# Planning a move to Portugal, have several questions



## MisterPanda (Aug 4, 2013)

Dear forum members,

I am planning to move to Portugal with my wife next year and, of course, we are both excited and scared and I was wondering if you could maybe answer a couple of questions to put my mind at ease 

First, I am a French national with a Portuguese father so I do know Portugal a bit (mostly Lisbon and Central Portugal). I have a basic command of Portuguese (I understand it but speak it very awkwardly). However relations with my father are a bit tense so he is not able/willing to help me as much as I'd like. My wife is a Chinese national with no knowledge whatsoever of the Portuguese language (but eager to learn).

I am a professional magician and also have a company producing magic tricks and selling them worldwide and am planning to move the company to Portugal and conduct business from there with the help of my wife.

Now, on to the questions !

1. We are planning to move to the Setubal Peninsula. The reason is it is close to Lisbon (Shanghai has 23 million inhabitants, I do not want my wife to get too big a cultural shock) and I am hoping that maybe there will be some shows for me available in the city. However, I do realize Algarve may be a good place to live in if I want to get entertainment gigs. What are your thoughts on the matter, which area is most expensive to live in (Algarveor Setubal Peninsula ?)
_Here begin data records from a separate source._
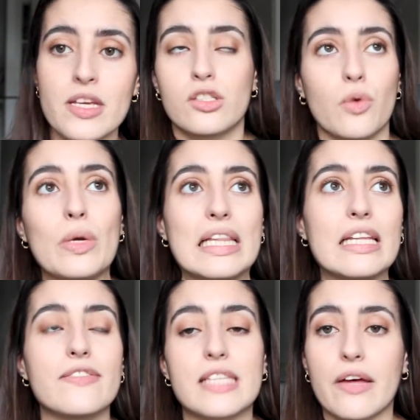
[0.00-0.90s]
So we
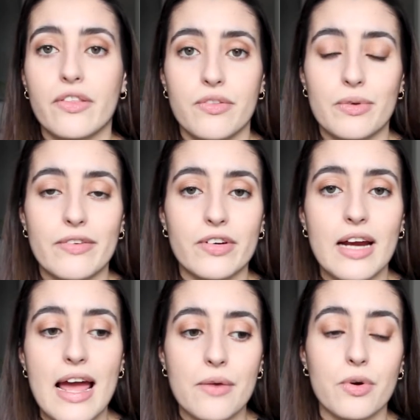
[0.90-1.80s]
live south of the river
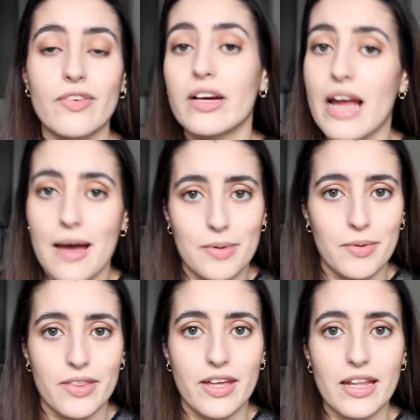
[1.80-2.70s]
and we're very happy
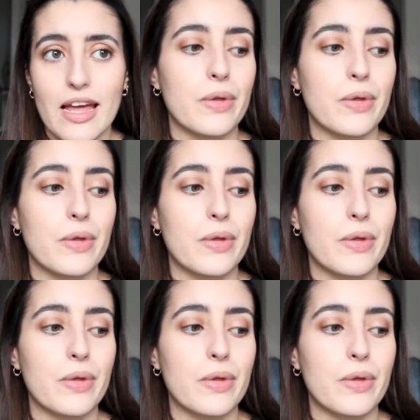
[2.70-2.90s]
with it.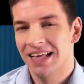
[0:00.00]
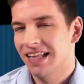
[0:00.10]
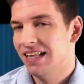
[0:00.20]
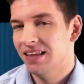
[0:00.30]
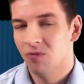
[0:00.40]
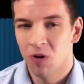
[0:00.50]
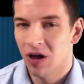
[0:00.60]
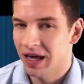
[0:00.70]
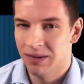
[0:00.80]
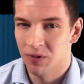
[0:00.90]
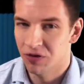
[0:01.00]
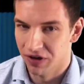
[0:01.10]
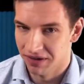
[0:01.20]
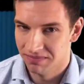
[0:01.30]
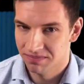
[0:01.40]
the wall ain't
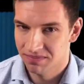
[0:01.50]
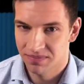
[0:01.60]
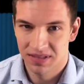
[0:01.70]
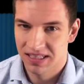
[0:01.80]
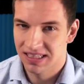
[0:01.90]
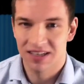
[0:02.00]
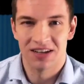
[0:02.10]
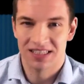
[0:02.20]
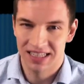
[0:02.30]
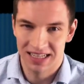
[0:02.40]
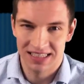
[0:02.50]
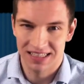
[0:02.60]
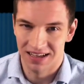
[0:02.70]
moving. It's gonna stay still.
2. My wife is considering offering Mandarin lessons. Is that viable or is there already too many offers ? Can this be done at home ?
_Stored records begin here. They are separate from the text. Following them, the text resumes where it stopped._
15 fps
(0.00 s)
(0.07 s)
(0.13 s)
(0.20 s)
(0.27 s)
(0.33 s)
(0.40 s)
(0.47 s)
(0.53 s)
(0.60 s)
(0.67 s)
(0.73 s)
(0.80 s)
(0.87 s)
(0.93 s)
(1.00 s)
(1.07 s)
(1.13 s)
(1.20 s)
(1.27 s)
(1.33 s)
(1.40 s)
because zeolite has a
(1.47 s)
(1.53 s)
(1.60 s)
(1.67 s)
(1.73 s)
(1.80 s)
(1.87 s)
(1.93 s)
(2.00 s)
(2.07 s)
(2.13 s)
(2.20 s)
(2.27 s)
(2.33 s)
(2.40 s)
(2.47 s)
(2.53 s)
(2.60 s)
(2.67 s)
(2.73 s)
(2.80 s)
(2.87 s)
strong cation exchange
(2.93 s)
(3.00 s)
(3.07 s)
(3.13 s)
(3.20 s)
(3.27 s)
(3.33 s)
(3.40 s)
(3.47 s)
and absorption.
3. I am also thinking of setting up a magic shop online dealing mostly with the rest of Europe (magic is not very developed in Portugal at the moment). If I were to buy a house with a garage, would it be legal for me to turn the garage into a showroom and receive customers ?
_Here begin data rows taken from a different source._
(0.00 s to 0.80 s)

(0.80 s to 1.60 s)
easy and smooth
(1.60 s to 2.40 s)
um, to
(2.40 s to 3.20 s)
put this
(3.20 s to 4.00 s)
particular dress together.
4. We are looking for a 150 square meters house with a garden (does not need to be gigantic but at least 100sqm). Our budget is 100,000 euros and the house need to be livable (just minor work like painting or tapestries). Is that doable ?

5. How much money monthly do we need to make to live properly (most of meals at home, the occasional night out, nothing too fancy but we do not want to be counting pennies either), considering we will not have to pay rent and are two people at the moment but willing to add a third one when time is right  ?

6. We would be very grateful if you could make a list of expenses such as car insurance, house insurance, etc...

7. If you have any other advice, they would be greatly appreciated.

Thank you for reading this long post, we will appreciate all replies.

Regards,


----------